Dr David Starkey presents a complete history of the British Monarchy.

(Edited highlights of the panel's review taken from the teletext subtitles that are generated live for Newsnight Review.)

IAN MCMILLAN:
I prefer him when he's opinionated, when he's on the radio, when he gets cross and then he gets you cross and thinking. On this he is like Uncle Dave or Mr Starkey the nice history teacher. I think why, in 2004, do we have to present history programmes like this? It's the same kind of TV we've all watched, we've all done -, where they go, "David, walk here to your mark, look over here, come behind the pillar, look over there, deliver that voiceover." Surely in 2004....

MARK LAWSON:
The thing is there was a 20-year period, where they didn't, it was lots of talking heads and then Sharma and Starkey brought back the illustrated lecture.

IAN MCMILLAN:
This is more than this.

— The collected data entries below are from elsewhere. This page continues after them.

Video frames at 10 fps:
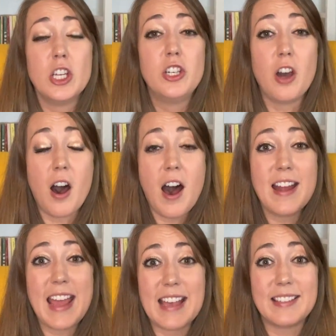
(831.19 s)
God
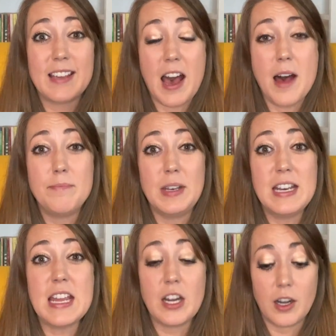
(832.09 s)
has come
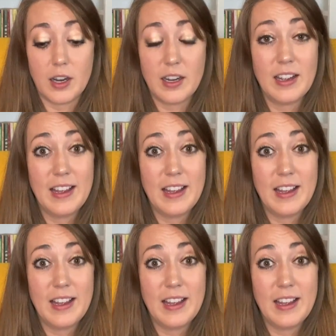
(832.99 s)
near,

It has these odd school-type reconstructions where people look like they are out of fourth division boy bands with beards appear from nowhere. I would rather he got me cross or got me laughing. He just seems to walkabout. He walks from here to there and nothing seems to happen. It is a shame, he is a good historian. Maybe it works like this. This programme (Newsnight Review) works because it is four people on the sofa. Why alter it? Maybe you shouldn't alter it. I don't know.

MARK LAWSON:
I'm not sure that he's being as cosy as he appears to be. In a way he is being provocative and fantastically patriotic.

JOHN HARRIS:
There is a high Tory reading of English history here, which is that we are innately immune to dictatorship because we always understand the notion of rule by consent.

MARK LAWSON:
I think it will make a lot of people angry.

JOHN HARRIS:
It was a pretty rose-tinted view of English history. This is kind of old hat now. It's like going into a book shop and buying Fermat's Last Theorem and Longitude. It's got that sense of four years ago about it. It felt thin. How many overexposed candles can you cope with? This ersatz period music which is demonstrably made on a latter-day synthesizer which sounds like an English version of Clannad! Because there is no original material or talking heads in terms of footage, there is a point where the Norman Conquest is portrayed as a SeaFrance ferry docking in Dover. And when you run out of these modern totems you get David Starkey's Hush Puppies tramping over the marsh to show the march of time and at that point you think, "Are there really 18 episodes of this?"

MARK LAWSON:
Apart from the cross-Channel ferry, he is constantly using verbal analogies with the present day. The Saxon invasion, he says ethnic cleansing. Augustine is market testing Christianity. Did those parallels work?

SARAH CHURCHWELL:
Of course not.

MARK LAWSON:
I thought the ethnic cleansing one was powerful. 200,000 people coming into a population of two million.

SARAH CHURCHWELL:
He talks about the Normans trying to conquer the hearts and minds of the Saxons. They are glib and very facile analogies. It's one attempt to update this tired form is that he is trying to give it contemporary relevance, but the way you do that is with humour. It's terribly humourless, terribly portentous. Every word is overemphasised. I didn't realise what stentorian tones were until I listened to this.

MARK LAWSON:
I have to defend him. I have watched recently three episodes of Alan Titchmarsh's History of the British Isles and I am in therapy still.

JOHN HARRIS:
Poor you.

MARK LAWSON:
This was my therapy. When you see this you realise how greatly more intelligent this is.

SARAH CHURCHWELL:
It's very good. It's very informative.